Ed. Note: This post is part of the Spotlight on Commerce series, which highlights members of the Department of Commerce who are contributing to the president's vision of winning the future through their work.
Anita Ramasastry is the Senior
Advisor to the Assistant Secretary of Commerce for Market Access and Compliance
In my role as the Senior Advisor to the Assistant Secretary of Commerce for
Market Access and Compliance, I develop and advance strategies to keep markets
open for U.S.
exporters. In the International Trade
Administration, we do this by trying to reduce or eliminate trade barriers in
other countries. Recently I was asked to
establish a new initiative focused on preventing corruption in global
trade. In addition, as part of the President’s
National Export Initiative, I coordinate new strategies for increasing trade in
six growing markets including Colombia,
Indonesia, Vietnam, Saudi
Arabia, South Africa
and Turkey.
I also am a member of the Commerce Department’s
Internet Policy Task Force – tasked with promoting the growth of the knowledge
economy and supporting our Internet and technology companies overseas. In this role, I have focused on how
restrictions on Internet data flows can be a trade barrier, hindering
innovation and competition in many markets.
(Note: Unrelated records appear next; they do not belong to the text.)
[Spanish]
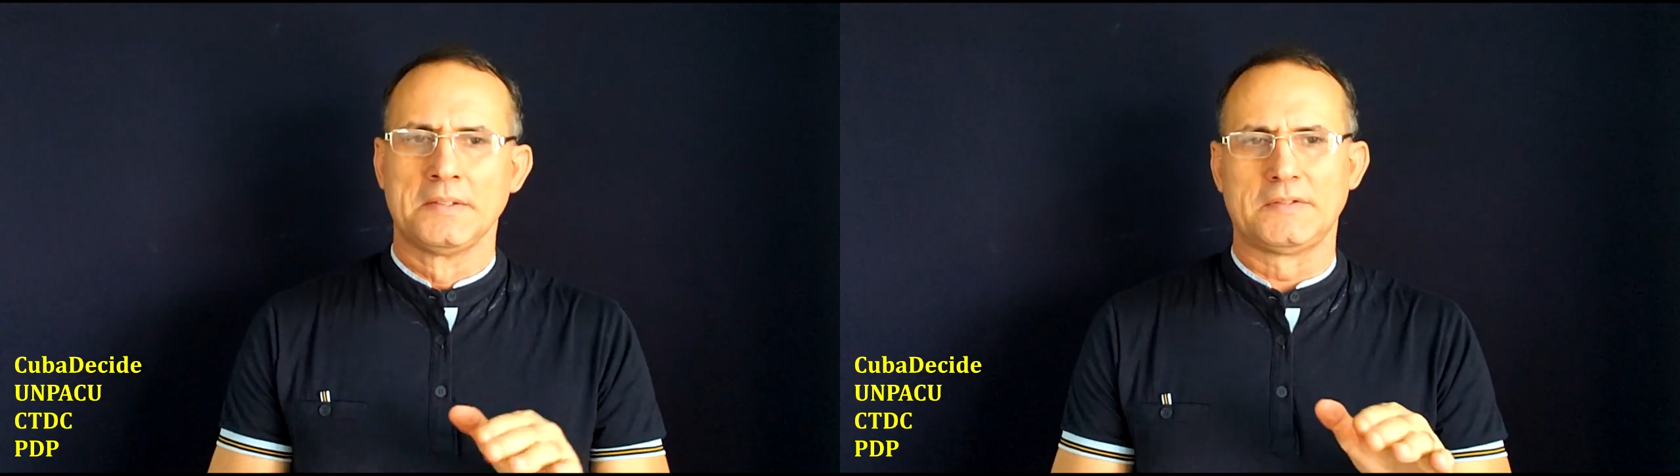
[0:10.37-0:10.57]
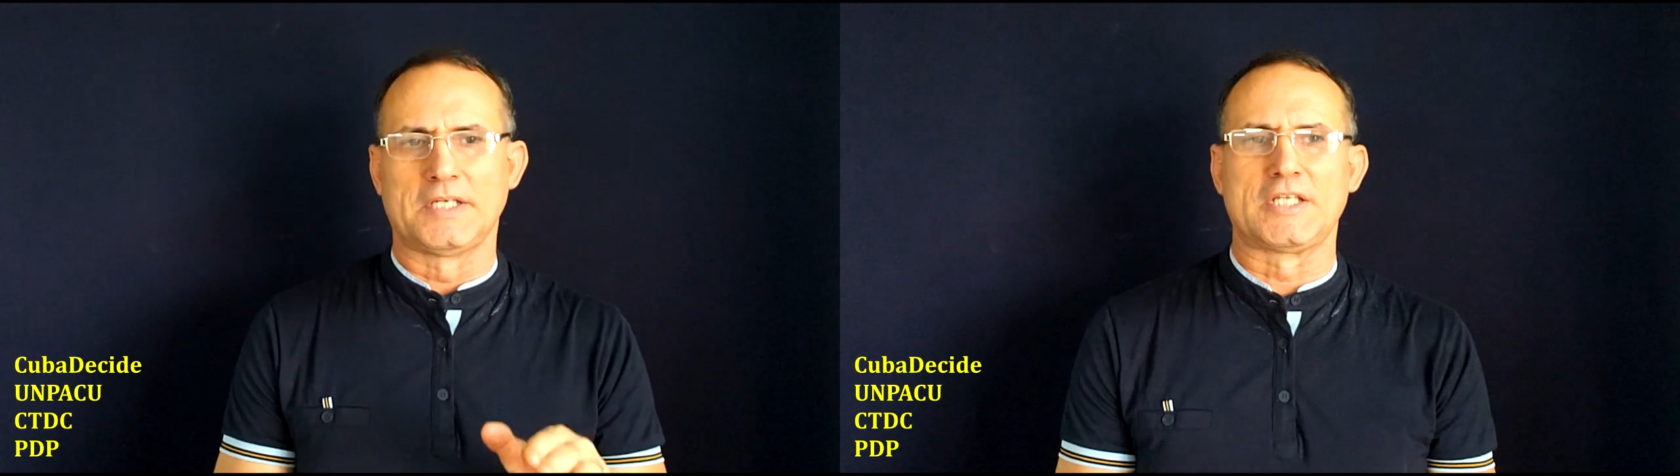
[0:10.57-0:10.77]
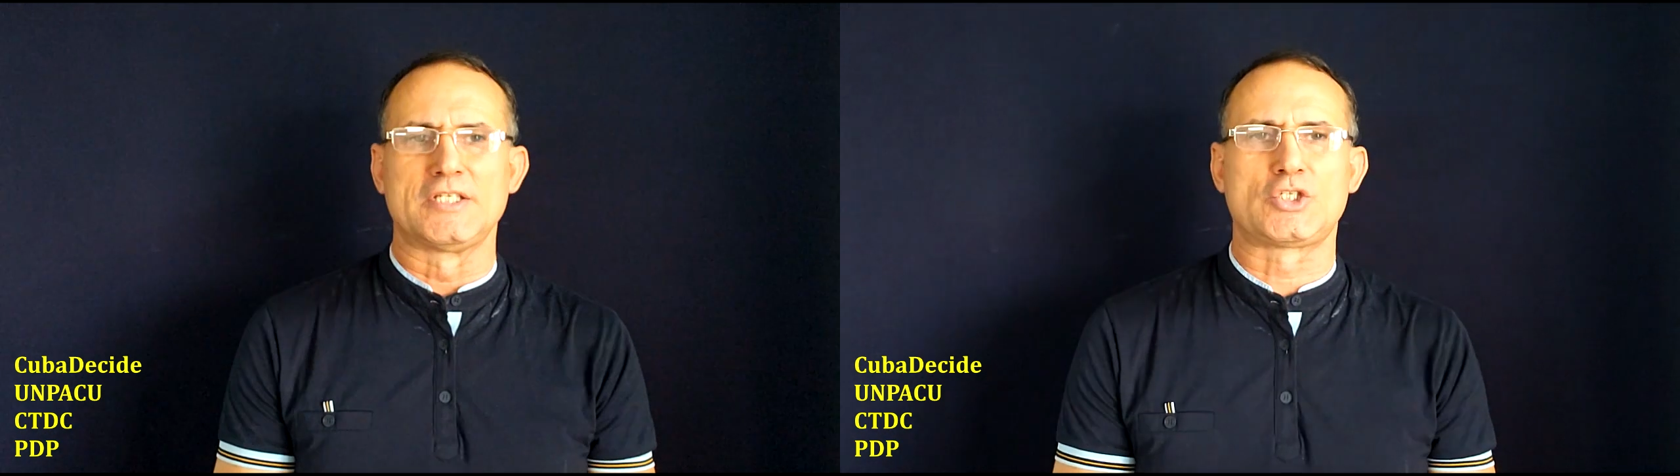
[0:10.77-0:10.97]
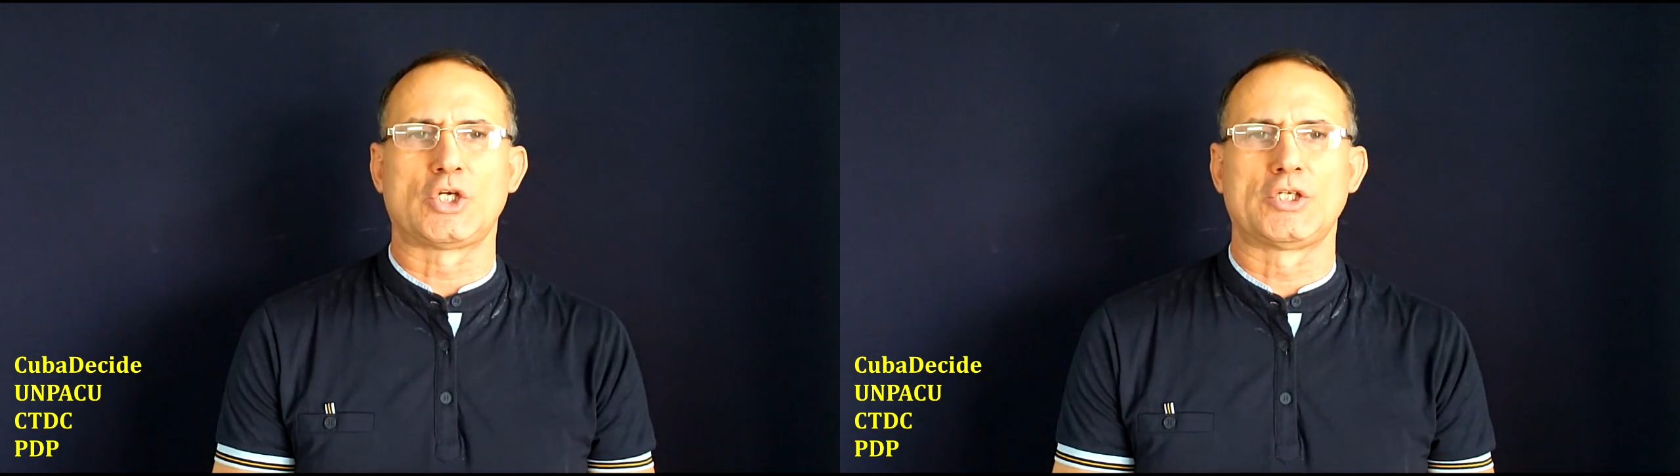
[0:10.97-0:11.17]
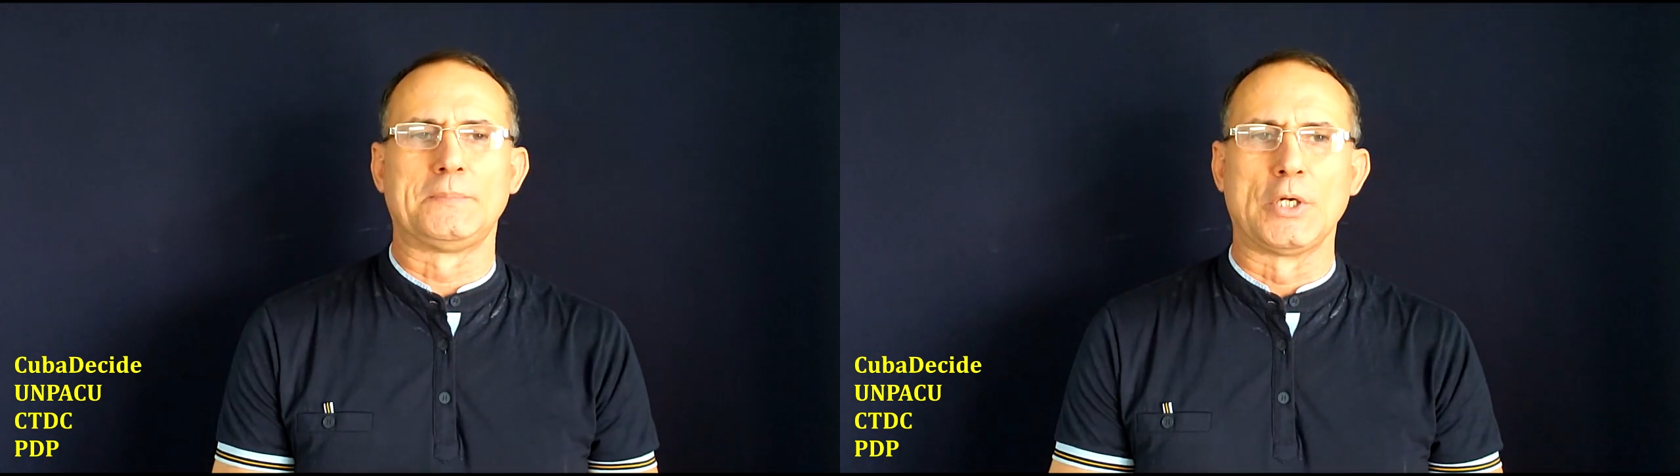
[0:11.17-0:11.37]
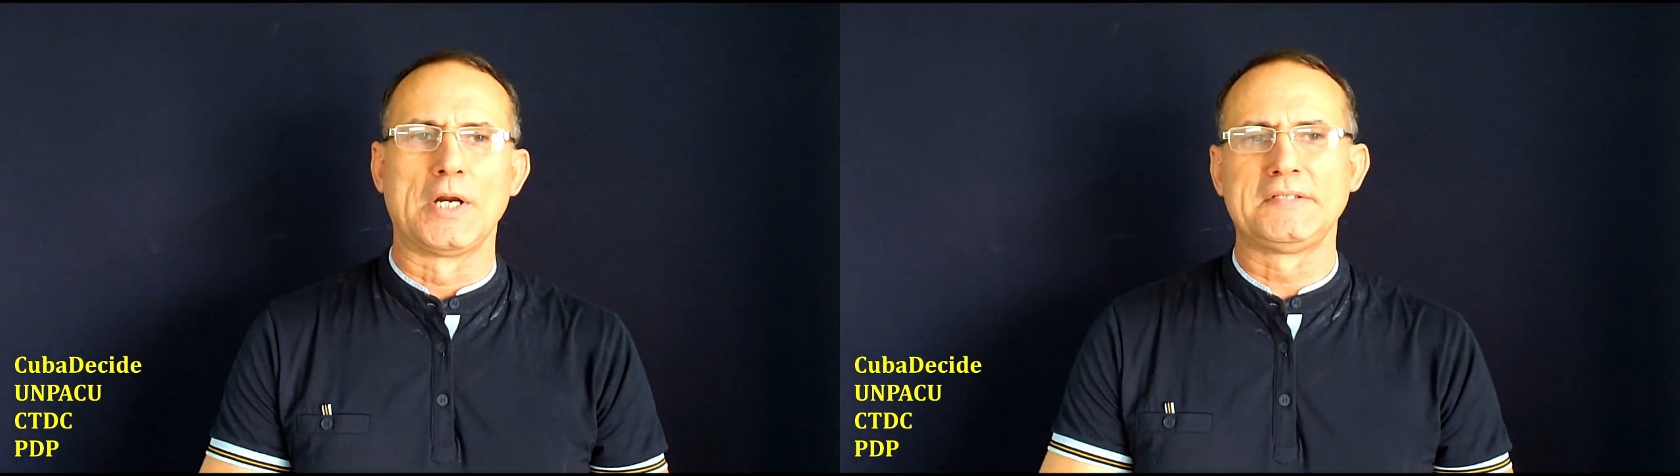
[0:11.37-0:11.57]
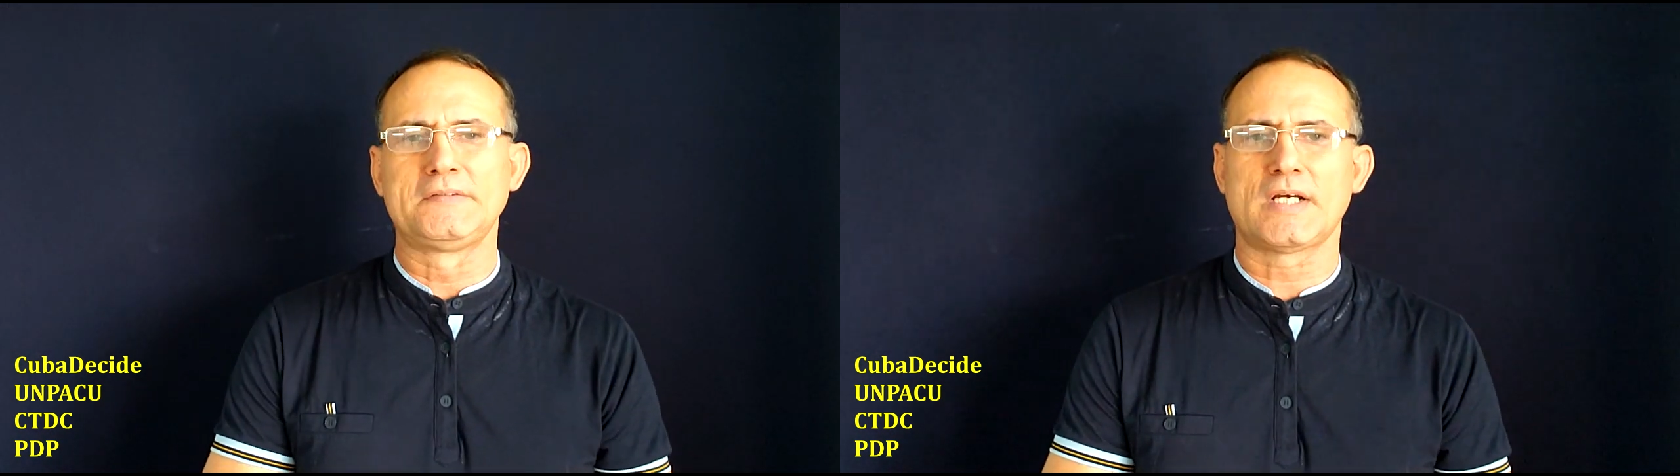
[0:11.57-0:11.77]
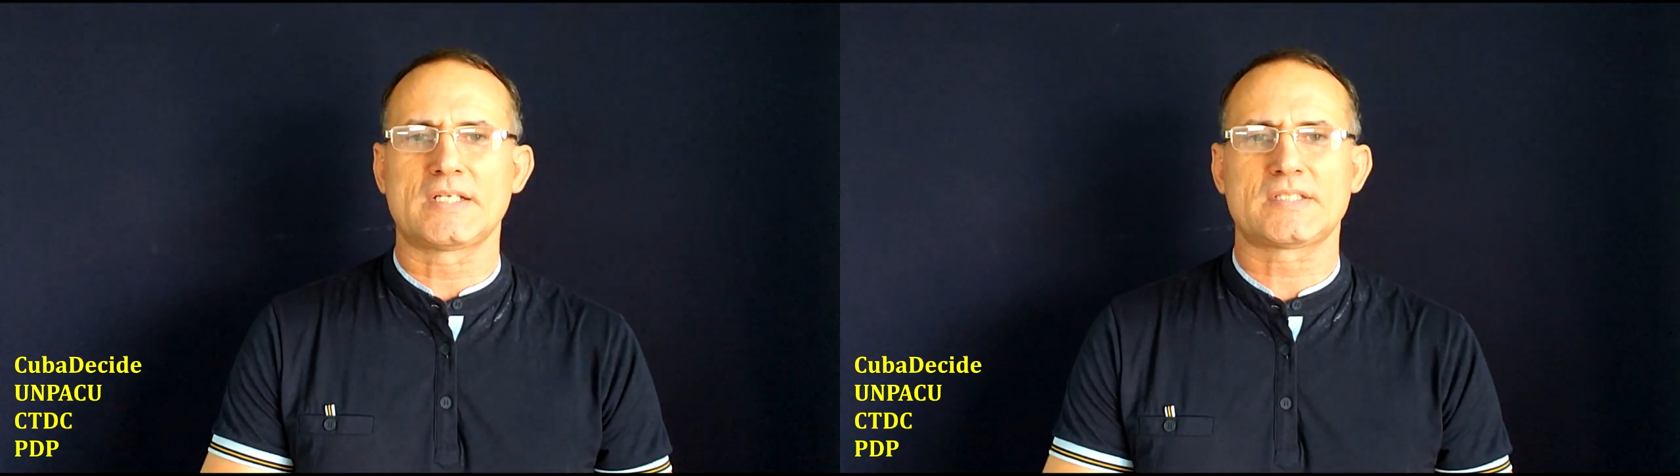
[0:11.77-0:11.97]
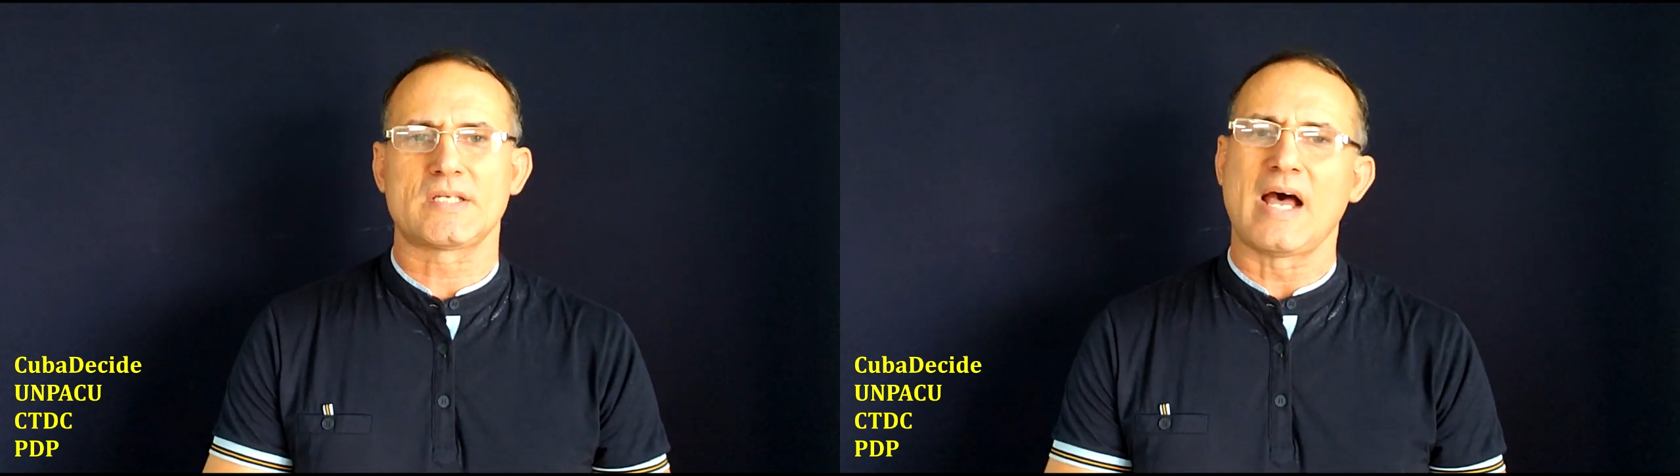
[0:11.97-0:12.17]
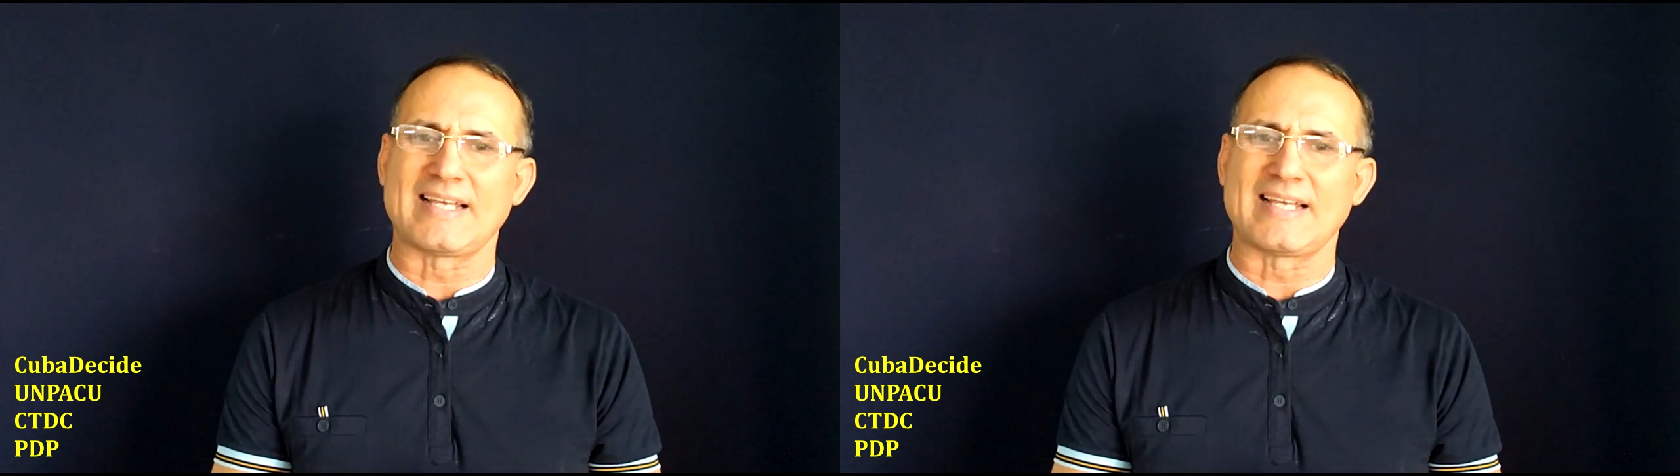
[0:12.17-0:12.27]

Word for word: detenciones violentas,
Before coming to the International Trade Administration, I
was a tenured law professor at the University
of Washington, School
of Law in Seattle, where I taught and researched commercial
and banking law. My research focused on
the impact of corruption on economic development in countries with natural
resources.
President Obama has spoken of the devastating cost of corruption. And the need
for change: “In too many places, the culture of the bribe is a brake on
development and prosperity. It discourages entrepreneurship, destroys
public trust, and undermines the rule of law while stifling economic
growth. With a new commitment to strengthening and enforcing rules
against corruption, economic opportunity and prosperity will be more broadly
shared.”
My work on anticorruption attempts to tackle one of the largest trade barriers
and problems in global trade. One of my achievements in the first year was
develop part of a set of comprehensive anti corruption commitments proposed by
the U.S.
for adoption by G20 countries. When the
G20 leaders adopted a comprehensive action plan to combat corruption at the
Leaders Meeting in Seoul
in 2010, I could see tangible results of my efforts. It has been a great
experience to come to the International Trade Administration and to put my
ideas into practice and to work actively with the private sector at home and
abroad.
I grew up in Boston, Washington D.C. and New Jersey, and headed out to Seattle to begin teaching law in the late 1990’s. My parents are immigrants from India. When I attended college and law school, there were very few South Asians in my classes. I went to law school because I felt that it was important to have lawyers that represent all parts of the American community – including Asian and Pacific Islanders. I am a graduate of Harvard University, Harvard Law School and the University of Sydney.
As a lawyer, I have a lifelong commitment to public and community service. In Seattle, I founded a nonprofit, the Immigrant Families Advocacy Project, which assists immigrant women, married to U.S. citizens or permanent residents and who are victims of domestic violence. The organization is more than a decade old.
During AAPI heritage month, I reflect on the fact that Indians and other Asians were not always welcome in the United States. In 1946, The Luce-Celler Act of 1946 was sponsored by Republican Clare Booth Luce and Democrat Emanuel Celler and signed into law by President Harry Truman, granting naturalization rights to Filipino Americans and Indian Americans. This law also re-established immigration from the Indian subcontinent and the Philippines and ended discrimination against these two Asian American groups once deemed 'unassimilable'. Thanks to this law, my parents emigrated to the U.S. and became proud Americans.